Over the last five years, Wynwood has experienced a renaissance. But rather than DaVinci and Michelangelo, it’s Vihls, Peter Tunney, and Lady Pink making a stir. These are artists who have transformed the drab concrete walls of this neighborhood into masterpieces. With murals. The murals ranging from abstract to political decorate every corner and create a colorful backdrop for a booming restaurant and nightlife scene. One restaurant, Coyo Taco, is a good example of the type of vibe you’ll experience in Wynwood. The front half is a bustling taco joint, and the back half is a music venue where Miami’s local DJs spin. The Frida Kahlo mural in the Coyo Taco bathroom is a personal fave.
The Design District
Los Angeles has Beverly Hills and Miami has the Design District. This section of mainland Miami is a luxury shopper’s dream where Prada, Céline, Dior, and Burberry are all within blocks of each other. People don’t only come for the shopping; they come for the art. There are more than 20 art galleries in the neighborhood, ranging from the the Institute of Contemporary Art to the Haitian Heritage Museum.

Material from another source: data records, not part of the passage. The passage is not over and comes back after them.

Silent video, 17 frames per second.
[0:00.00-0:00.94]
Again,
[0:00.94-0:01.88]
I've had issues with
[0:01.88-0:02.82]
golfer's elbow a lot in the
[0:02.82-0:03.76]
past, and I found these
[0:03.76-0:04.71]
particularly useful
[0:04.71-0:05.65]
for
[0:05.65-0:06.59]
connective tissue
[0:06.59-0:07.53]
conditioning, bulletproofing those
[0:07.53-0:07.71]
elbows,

Viewfinder Tip: The Art Basel Art Fair happens every December throughout Miami; many of the main events occur in Wynwood and The Design District.
Cuba continues to be one of the most talked-about travel destinations in recent years. But to get a taste of Old Havana without needing your passport, head to Miami’s Little Havana neighborhood. Calle Ocho (Eighth Street) is the main drag in Little Havana; here, you can be immersed in Cuban life. Sit in on a game of dominoes with the local guys at Domino Park, or snack on a Cuban sandwich and a strong Cuban coffee.

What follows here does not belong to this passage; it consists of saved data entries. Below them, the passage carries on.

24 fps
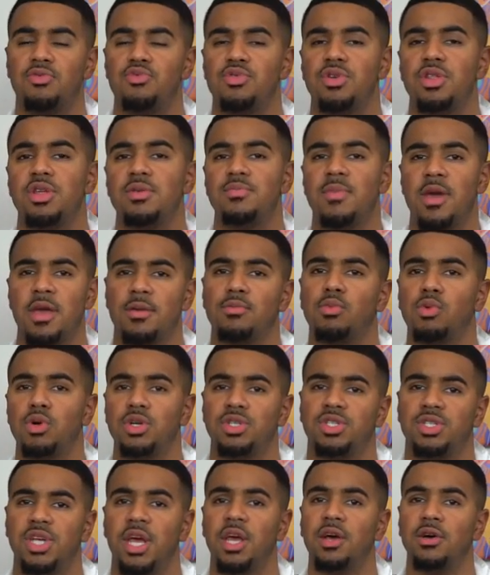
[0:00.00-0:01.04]
and really make
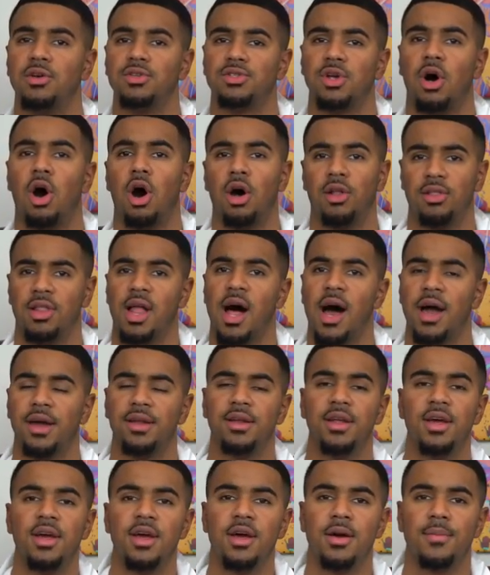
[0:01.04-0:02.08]
more sales
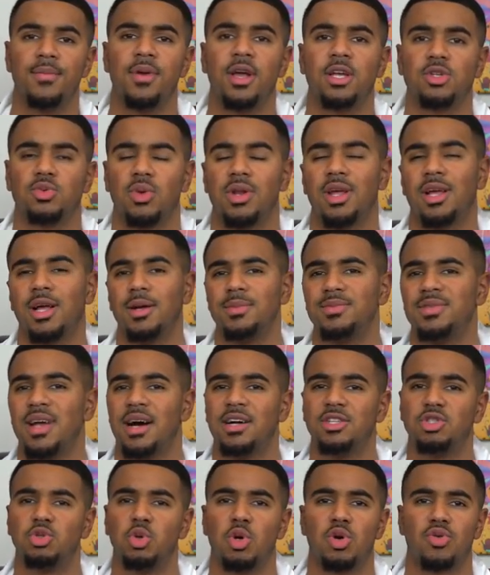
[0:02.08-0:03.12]
online. Because when it comes
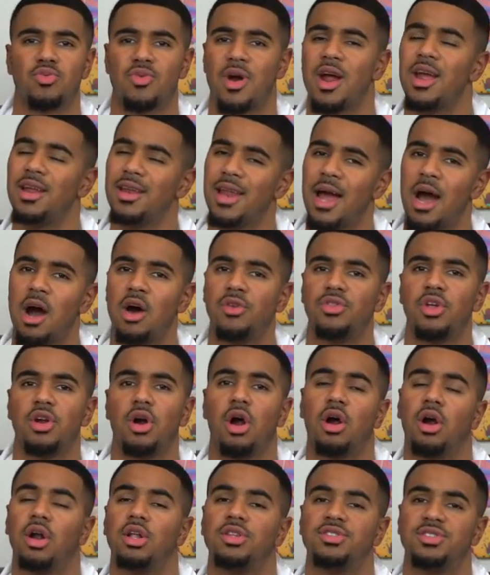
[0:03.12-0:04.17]
down to it right now, there
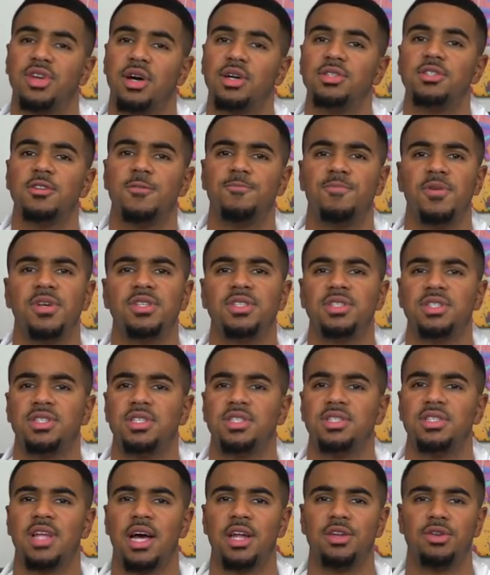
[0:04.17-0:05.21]
are tons of
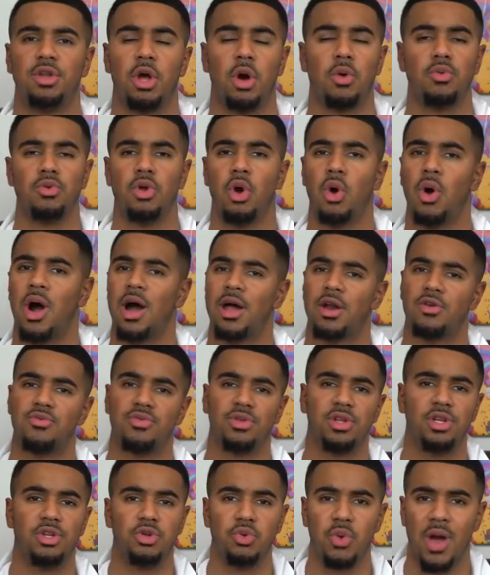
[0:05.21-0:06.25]
businesses that don't know how to
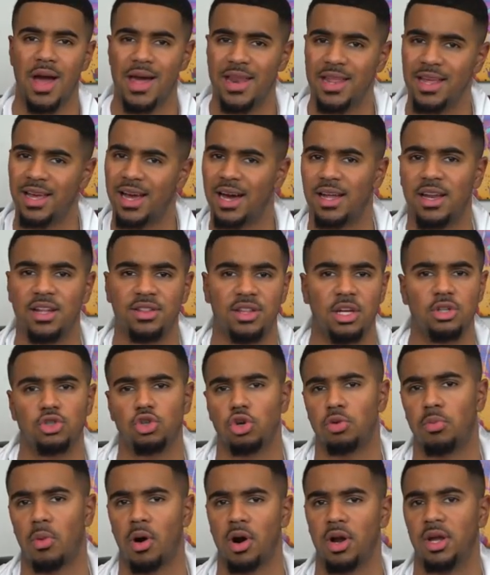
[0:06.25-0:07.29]
really do any kind of
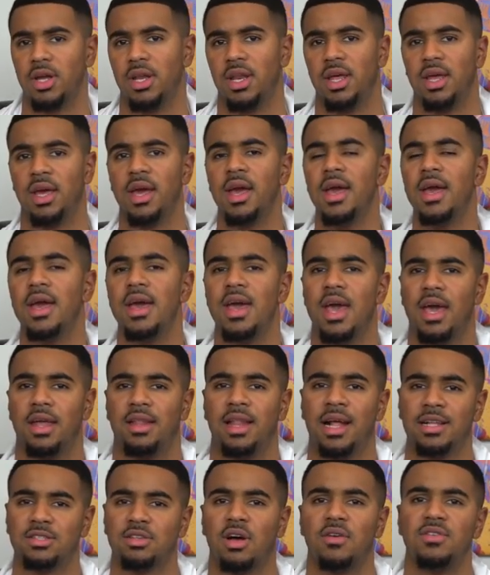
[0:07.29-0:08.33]
digital marketing.
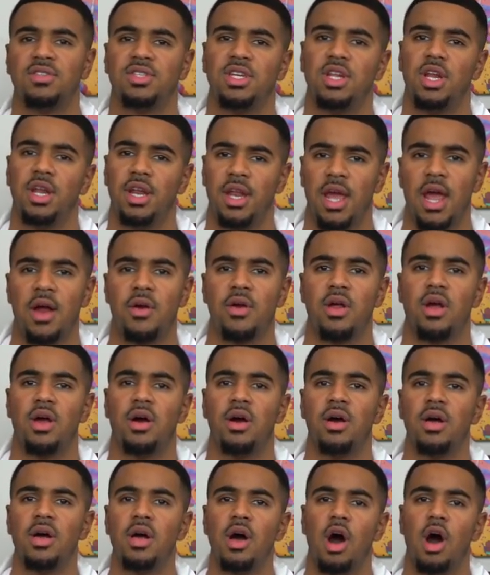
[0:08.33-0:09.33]
And that's obviously an area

Little Haiti is just north of Wynwood and is famous for the “Big Night in Little Haiti” event every third Friday. The event is hosted by the Little Haiti Cultural Center, and you can expect to be swept away by a vibrant night of dancing, music, and Haitian street food. The best part about the event is that it’s free with a suggested donation of US$5! While in the neighborhood, pop in to Sweat Records to add to your vinyl collection and get some vegan eats.
What’s your favorite Miami neighborhood?